Here's another thing that pissed me off about that study before I found out the numbers were based on guessing: the reportage on it almost universally conflated underage prostitution with sex trafficking. It's like they assumed minors have no agency whatsoever.
posted by tehloki at 4:54 PM on March 24, 2011 [1 favorite]


From the first link:
Schapiro's grasp on empirical rigor is such that when asked point-blank to choose between her two contradictory interpretations—estimates or facts—she opts for "all of the above."

"I would square the circle by saying that you can look at them both ways," she says.

Grade-A, Palin-esque tap-dancing bullsheeeeeeeeee-iiiiit.
posted by cybercoitus interruptus at 5:24 PM on March 24, 2011 [5 favorites]


There are attempts to fight back (see e.g. http://churnalism.com), and JHarris you are of course correct, but I was trying to point out that the basic problem lies with the system. In the old days, no matter what they tried, it would be much much harder to get this kind of blatant garbage through the system. Nowadays it's accepted practice, and there's a good chance you'll win out if you try.

straw and zarq are also correct, it's lazy (unskilled?) journalism that makes matters worse and there really needs to be some official oversight, with legal teeth, put in place to stop it before it destroys the trust system completely.

I'm an eternal optimist, so I believe the pendulum will swing back eventually and measures will be put in place to deal with the problem properly, rather like peer review kind of saved scientific research back in the day (before that got all tangled up as well).
posted by Duug at 5:27 PM on March 24, 2011 [1 favorite]

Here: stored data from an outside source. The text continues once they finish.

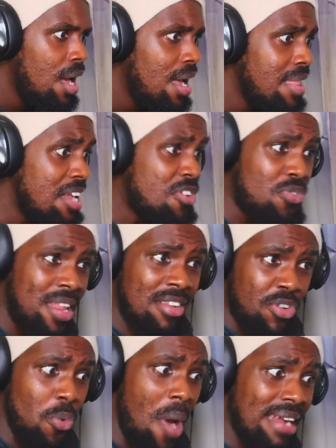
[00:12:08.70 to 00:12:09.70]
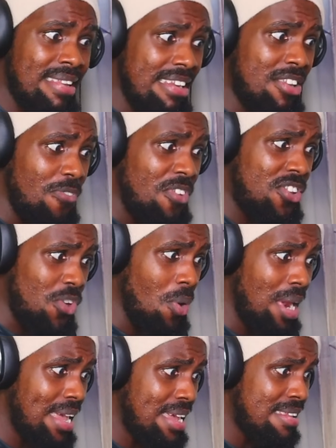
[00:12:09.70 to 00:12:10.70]
The true essence of his soul,
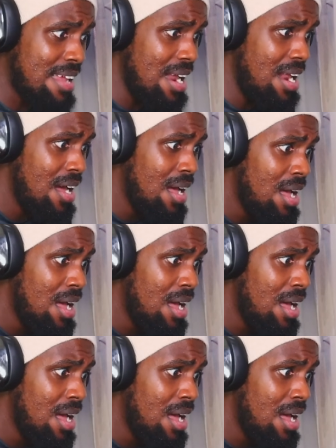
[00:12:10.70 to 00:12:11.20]
like he said?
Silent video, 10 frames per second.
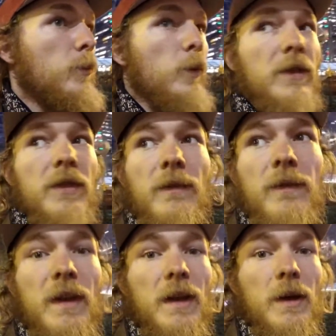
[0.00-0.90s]
with the
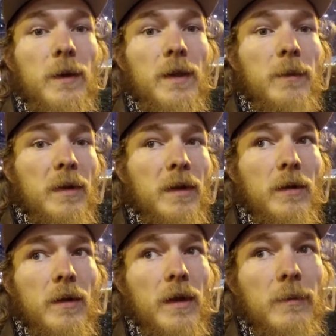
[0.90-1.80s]
video and the
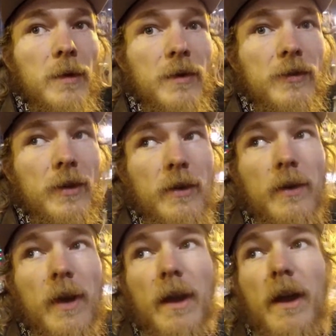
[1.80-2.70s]
b-roll I'm gonna show you
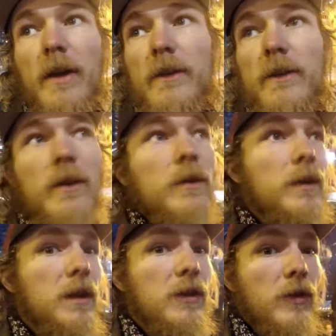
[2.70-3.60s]
right now. So
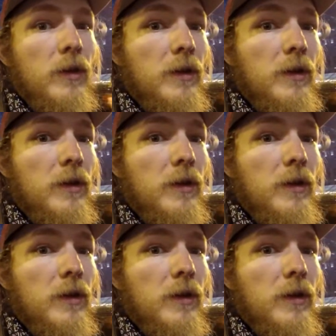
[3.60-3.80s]
enjoy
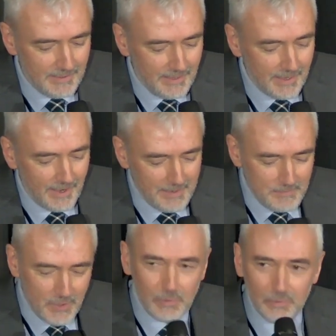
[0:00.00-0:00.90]
And
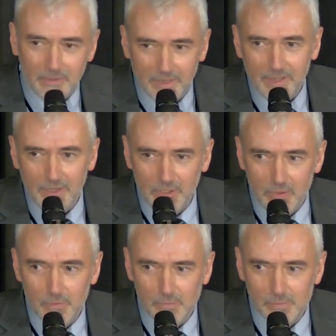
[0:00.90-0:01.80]
I'm no longer going to
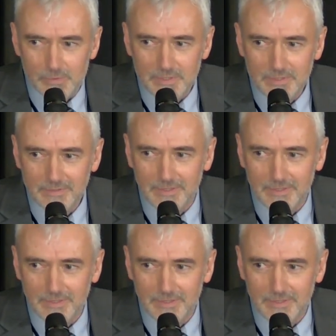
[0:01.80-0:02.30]
use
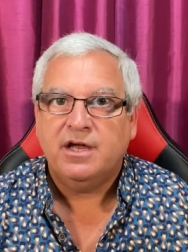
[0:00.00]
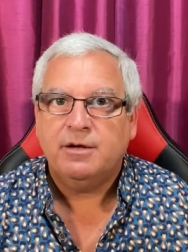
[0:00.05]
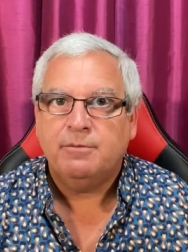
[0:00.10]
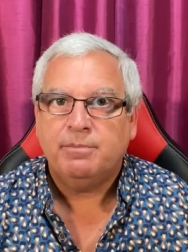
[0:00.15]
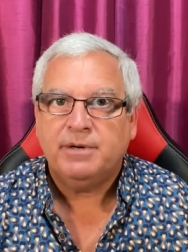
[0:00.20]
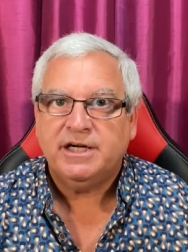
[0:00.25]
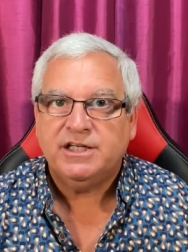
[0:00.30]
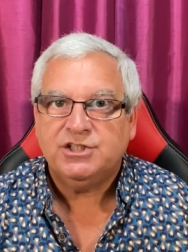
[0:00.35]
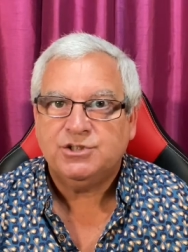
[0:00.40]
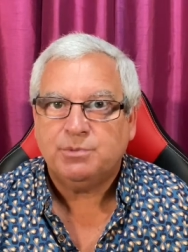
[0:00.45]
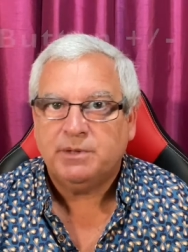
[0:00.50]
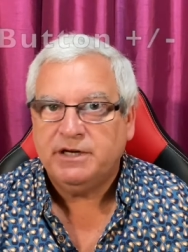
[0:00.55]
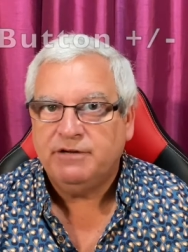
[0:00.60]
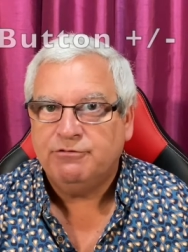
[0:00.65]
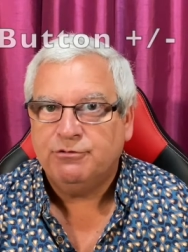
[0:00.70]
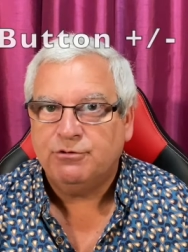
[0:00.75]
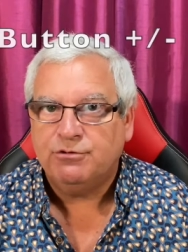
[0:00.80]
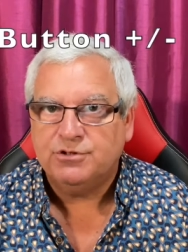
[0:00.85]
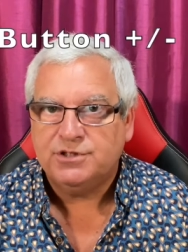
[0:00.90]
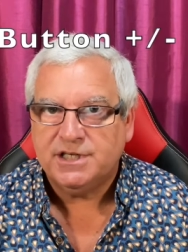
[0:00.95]
by
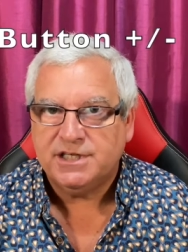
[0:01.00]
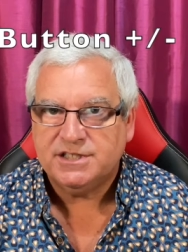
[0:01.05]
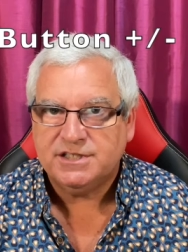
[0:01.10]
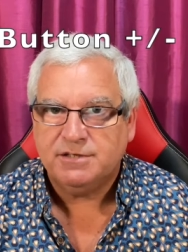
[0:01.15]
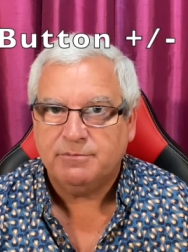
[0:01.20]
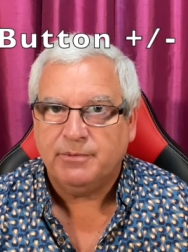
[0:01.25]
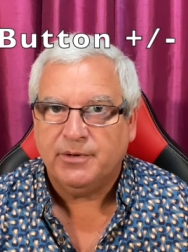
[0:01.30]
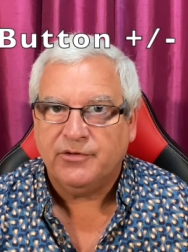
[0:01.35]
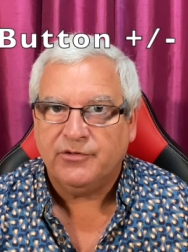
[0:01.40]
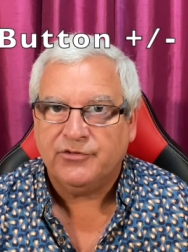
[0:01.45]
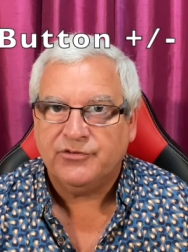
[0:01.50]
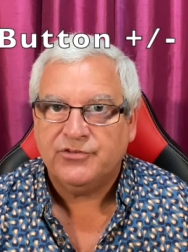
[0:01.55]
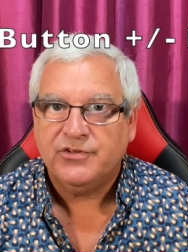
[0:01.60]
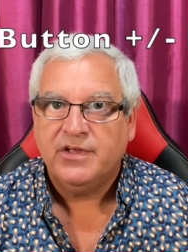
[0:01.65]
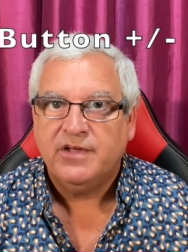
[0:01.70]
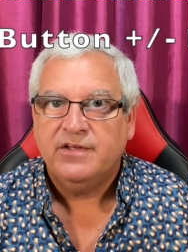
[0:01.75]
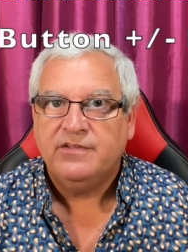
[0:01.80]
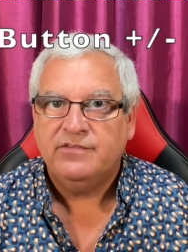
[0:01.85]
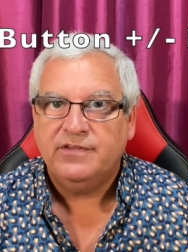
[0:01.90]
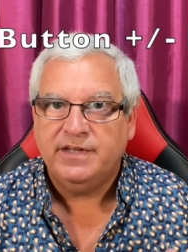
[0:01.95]
24 decibels
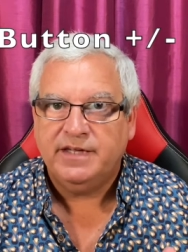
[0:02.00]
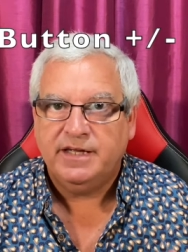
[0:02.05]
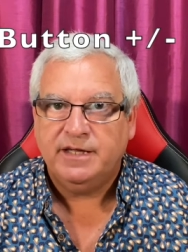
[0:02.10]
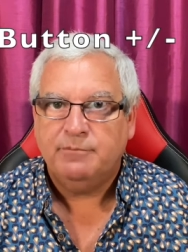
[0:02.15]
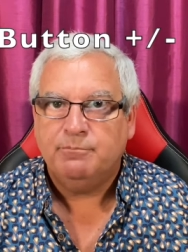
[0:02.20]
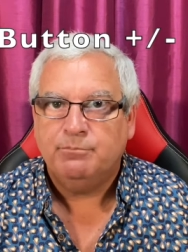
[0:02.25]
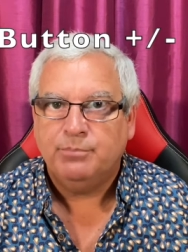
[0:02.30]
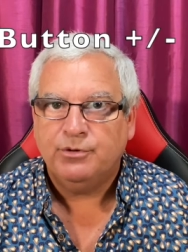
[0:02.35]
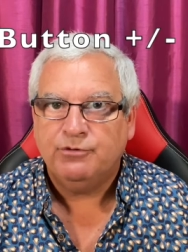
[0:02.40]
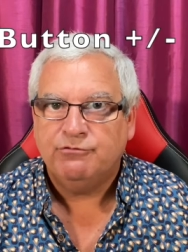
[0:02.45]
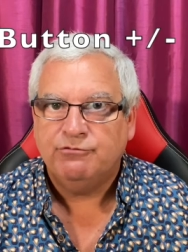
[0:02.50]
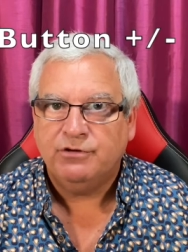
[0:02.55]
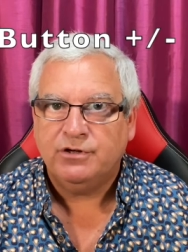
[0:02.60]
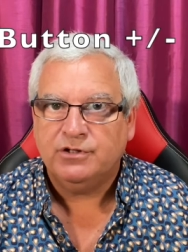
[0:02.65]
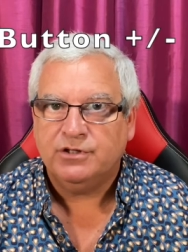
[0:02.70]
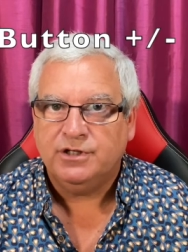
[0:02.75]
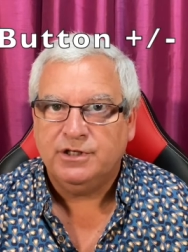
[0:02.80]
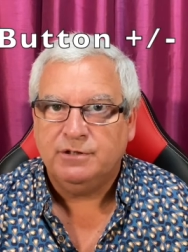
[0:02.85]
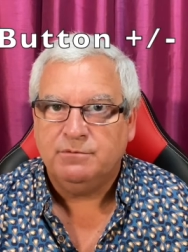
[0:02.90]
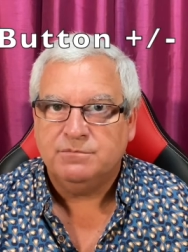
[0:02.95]
the input
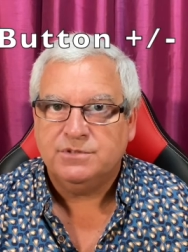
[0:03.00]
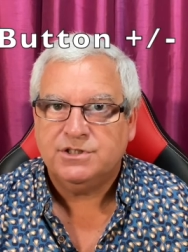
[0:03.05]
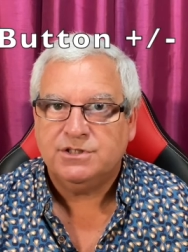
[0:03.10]
volume.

Duug I know, I wasn't trying to put you down so much as just make sure that the awfulness of these people doesn't get diluted.
posted by JHarris at 5:32 PM on March 24, 2011


aeschenkarnos: Telling lies is wrong. It's one of the most wrong things you can do, because it causes other people to do wrong, based on the lies that you told, and there is no limit to how far the wrongdoing can spread.

Unfortunately, "the end justifies the means" seems to be the philosophy of a lot of people these days who wield power and influence (eg, The Family). Purity of intent as built-in absolution and blessing.
posted by cybercoitus interruptus at 5:47 PM on March 24, 2011


My favorite part: Imagine that 100 people were shown pictures of various automobiles and asked to identify the make, and that 38 percent of the time people misidentified Fords as Chevrolets. Using the Schapiro logic, this would mean that 38 percent of Fords on the street actually are Chevys."